Один Малюта, подошедший первым, не сказал ни слова, но пронизал княжну таким плотоядно-восторженным взглядом, что у бедняжки, почувствовавшей его, чуть было не подкосились ноги, а руки князя Василия, заметившего этот взгляд, задрожали и он расплескал наливаемое вино.
Это считалось дурным знаком, и шумный говор гостей на минуту смущенно смолк.
Красота Татьяны Веденеевны, стоявшей по правую руку княжны, тоже не осталась со стороны гостей без должной оценки, делаемой, впрочем, вполголоса, но все же настолько громко, что могла достигнуть ушей оценяемой.
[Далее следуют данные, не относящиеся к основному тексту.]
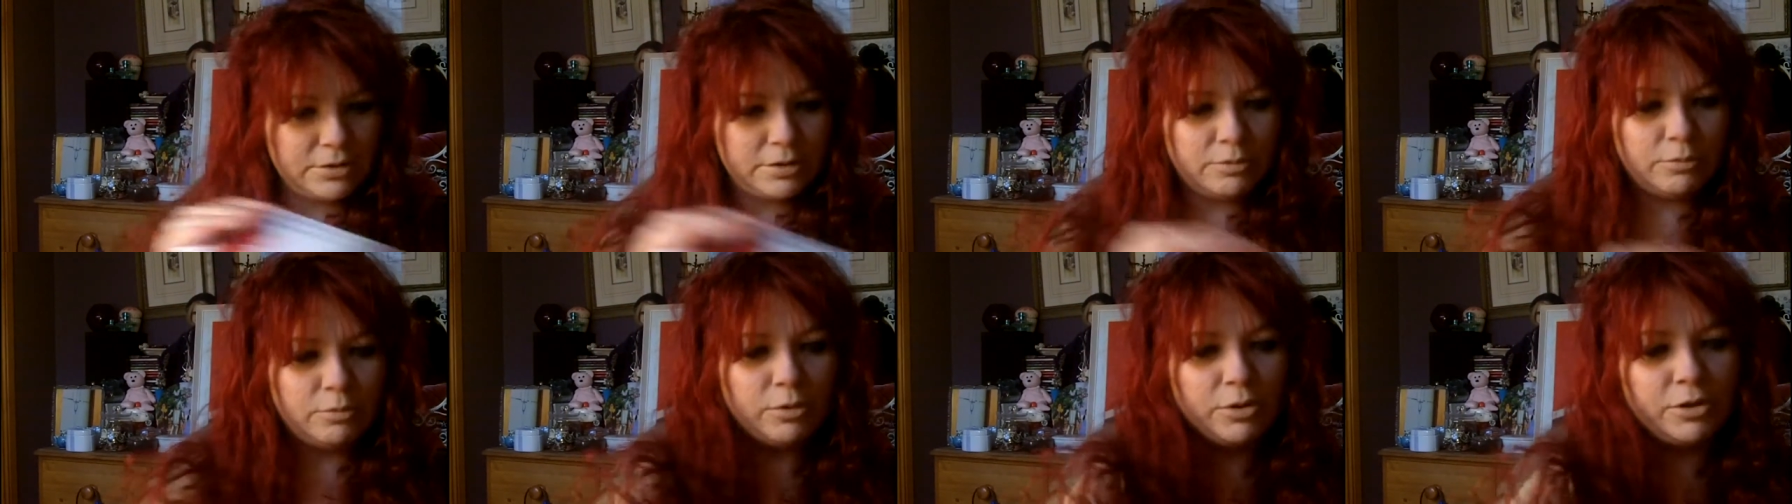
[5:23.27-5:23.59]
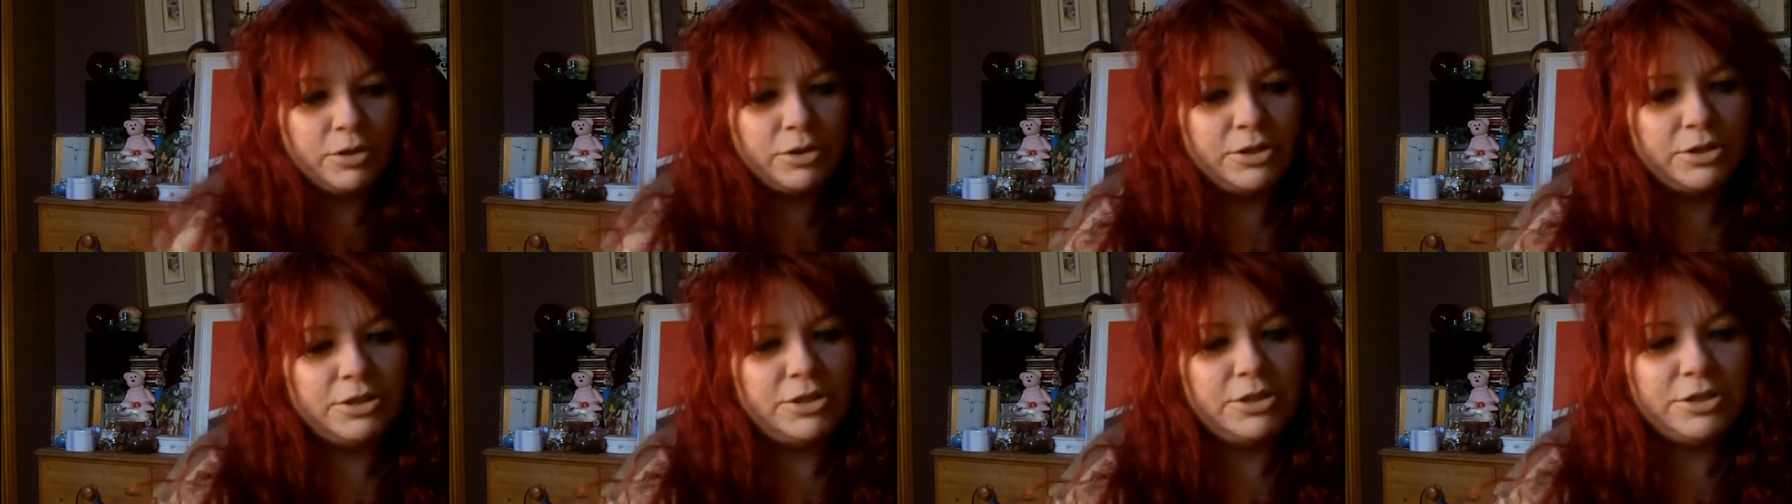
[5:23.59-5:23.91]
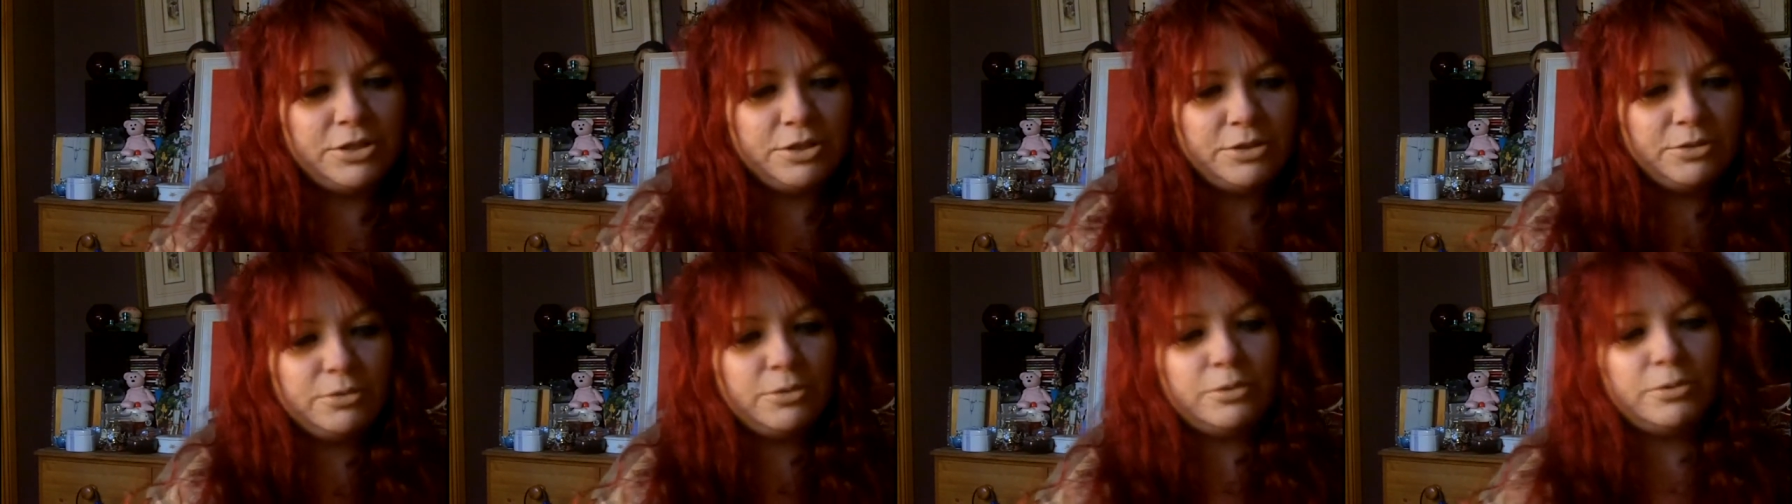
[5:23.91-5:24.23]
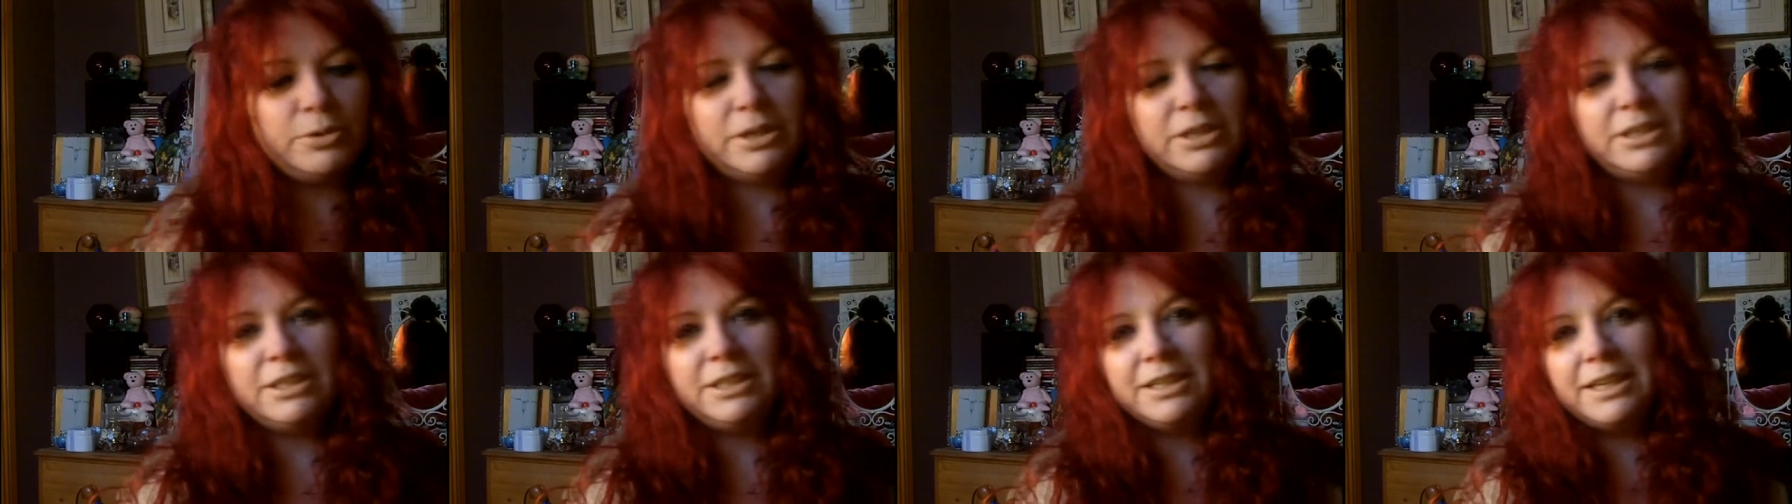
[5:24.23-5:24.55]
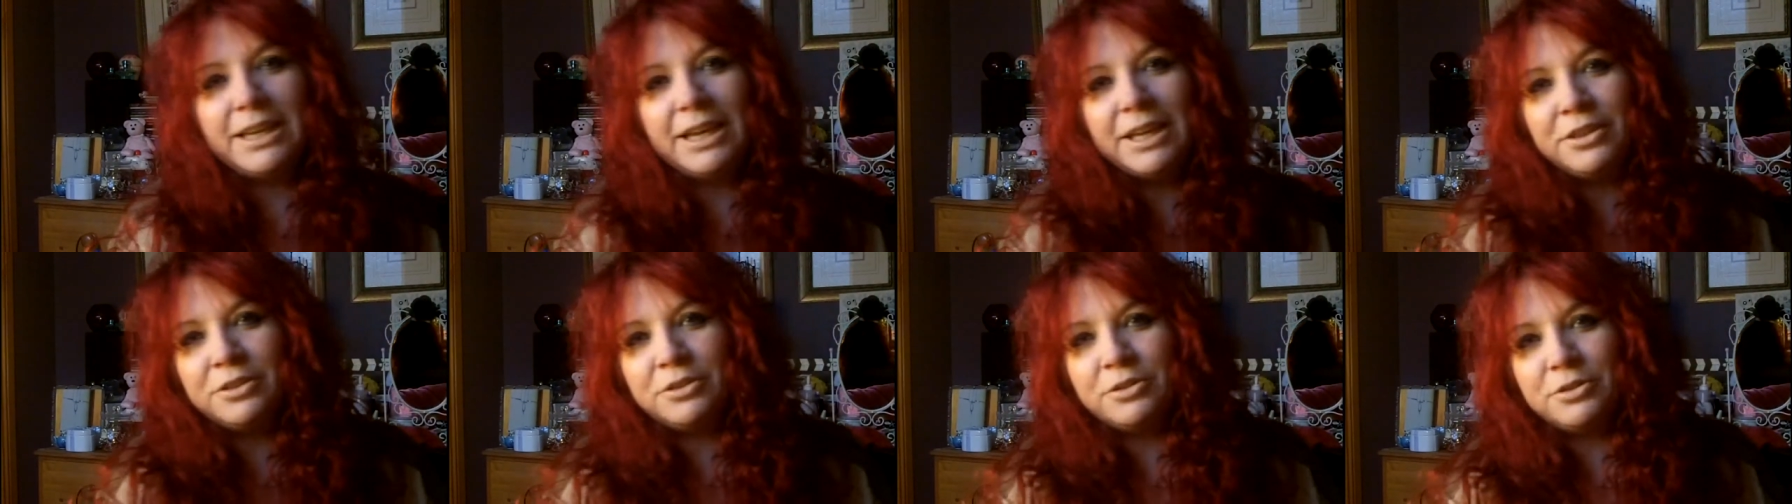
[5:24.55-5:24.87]
I wanted to quickly
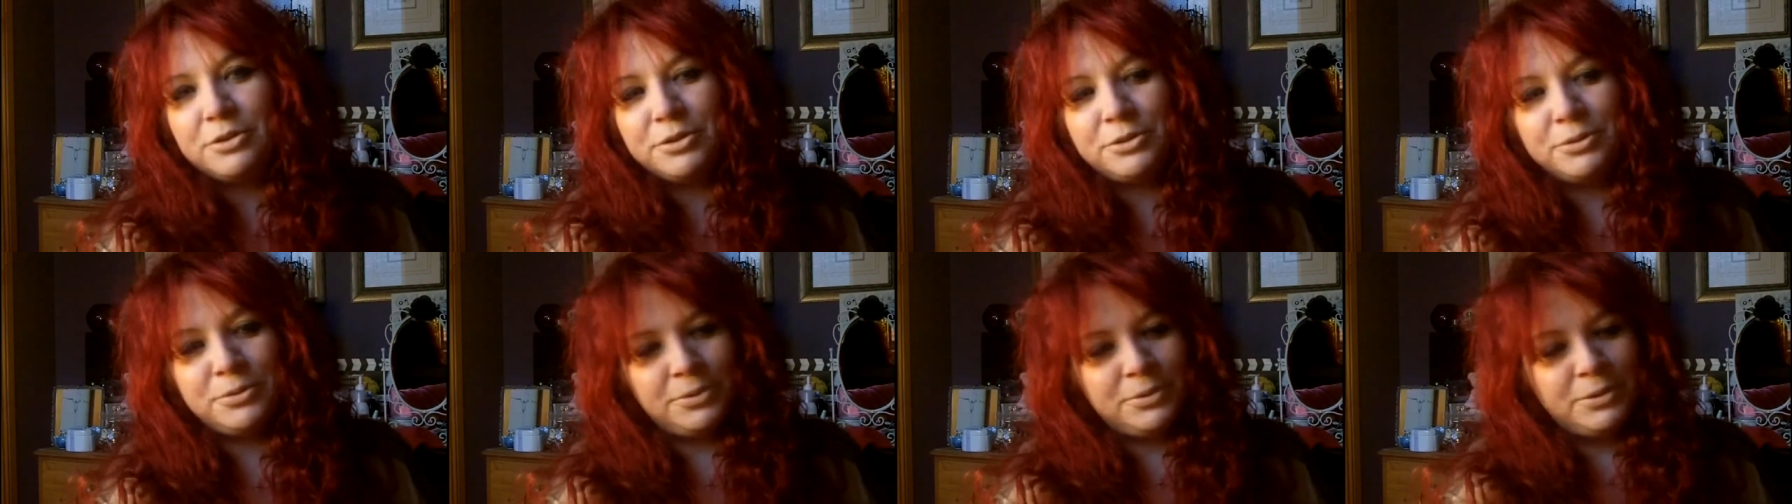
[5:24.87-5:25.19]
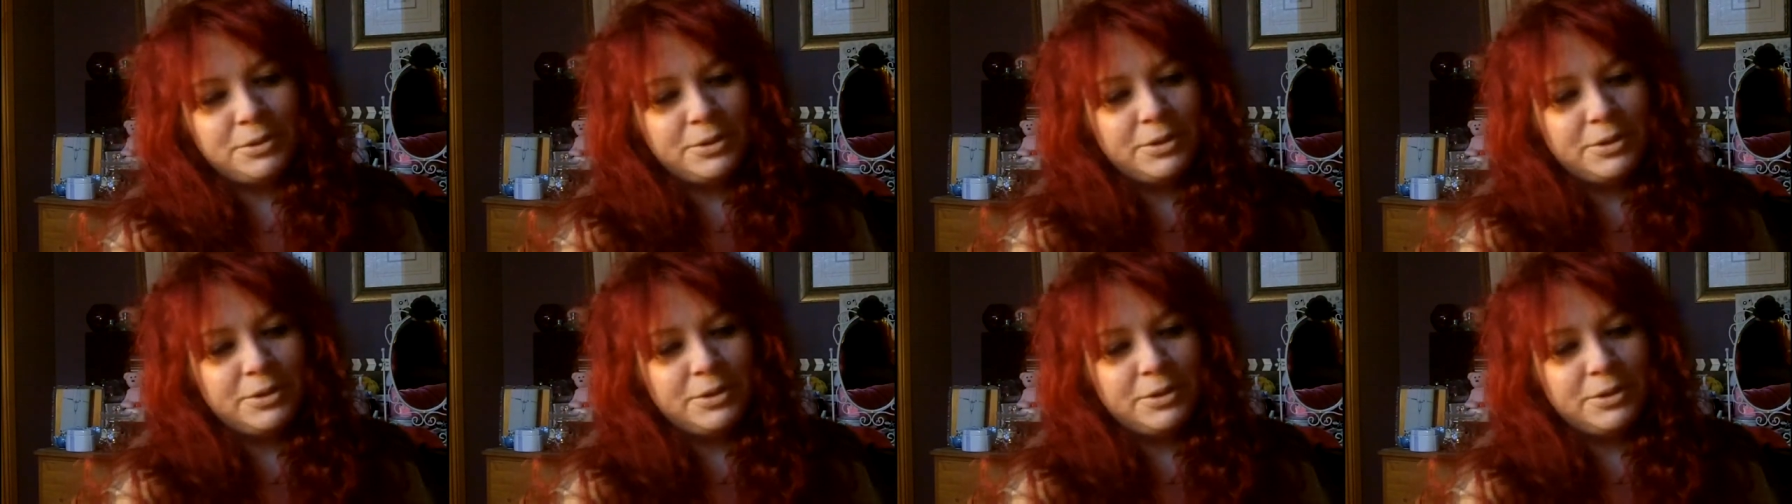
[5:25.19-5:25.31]
get through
Для самолюбивой, гордой сознанием своей красоты Танюши восторженные похвалы их были бы далеко не безразличны в другое время; она не пропустила бы ни одного такого взгляда, не проронила бы ни одного слова, но теперь ей было не до того.
Ее внимание было всецело привлечено другим взглядом, взглядом горевших ненавистью двух глаз молодого опричника, стоявшего в толпе слуг в передней горнице. Она сразу узнала эти глаза, и сердце ее забило злобно-радостную тревогу, хотя и не без примеси невольного страха перед грядущим.
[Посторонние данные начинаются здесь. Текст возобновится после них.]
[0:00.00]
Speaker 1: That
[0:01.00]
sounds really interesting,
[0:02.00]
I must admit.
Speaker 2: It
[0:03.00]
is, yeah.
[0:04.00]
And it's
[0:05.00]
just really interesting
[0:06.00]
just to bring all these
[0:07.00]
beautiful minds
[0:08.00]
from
С сильно изменившимся лицом, в исхудавшем опричнике она узнала ожидаемого ею со дня на день Григория Семенова.
Последний гость выпил «встречный кубок», и княжна, три раза низко поклонившись гостям, плавно вышла из комнаты в сопровождении своих прислужниц.
Князь Василий с поклонами усадил своих гостей за стол, накрытый в большой избе, где слуги, стоявшие по местам, ожидали лишь знака хозяина, чтобы подавать яства.
Зачался «почестный пир», зазвенели кубки и братины. Под различными яствами буквально ломился стол. Кубки осушались за кубками: пили про государя и про царицу, про весь царский дом, пили про митрополита и про все русское духовенство, пили про каждого из гостей особенно, про ласкового хозяина и, заочно, про пригожую молодую хозяйку.
Князь Никита, как и остальные гости, был оживлен и доволен. Только сам хозяин, князь Василий, под наружным радушием и веселостью думал невеселые думы. Не по душе была ему эта трапеза после кровавого пира. Страшный грех, казалось ему, совершил он, накликая на свой дом великие беды.
XVI
Домашние вороги
Был шестой час вечера. Зимние сумерки спускались на землю и покрывали постепенно темною пеленою княжеский двор, сад и прилегающий к последнему берег реки.
Пиршество в хоромах еще продолжалось. Наполненные искрометным вином и душистыми медами кубки и братины переходили из рук в руки, языки пирующих развязались и их говор и смех разносились по всему дому.
Прислушивались к этому необычному за последние годы оживлению в княжеских хоромах и сенные девушки, сидевшие за работой вокруг юной княжны Евпраксии в ее светлице. Вполголоса вели они разговоры о пирующих гостях. Бывшие внизу с княжной передавали остальным свои впечатления. Песен не пели; как пташки, испуганные вторжением человека в лесную чащу, они притаились и притихли.
В этом перешептывании не принимали никакого участия лишь княжна, да Танюша.
Обе они сидели за пяльцами и, казалось, были углублены в работу, хотя остальные девушки, за все более и более наступающими сумерками, с удовольствием побросали иголки.
Внимательному наблюдателю было, впрочем, не трудно угадать причину такого необычайного прилежания, обуявшего, ни с того, ни с сего княжну и ее любимицу: обе они машинально действовали иглой, но мысли их были, видимо, далеки от вычурного узора, возникавшего под их искусными пальцами.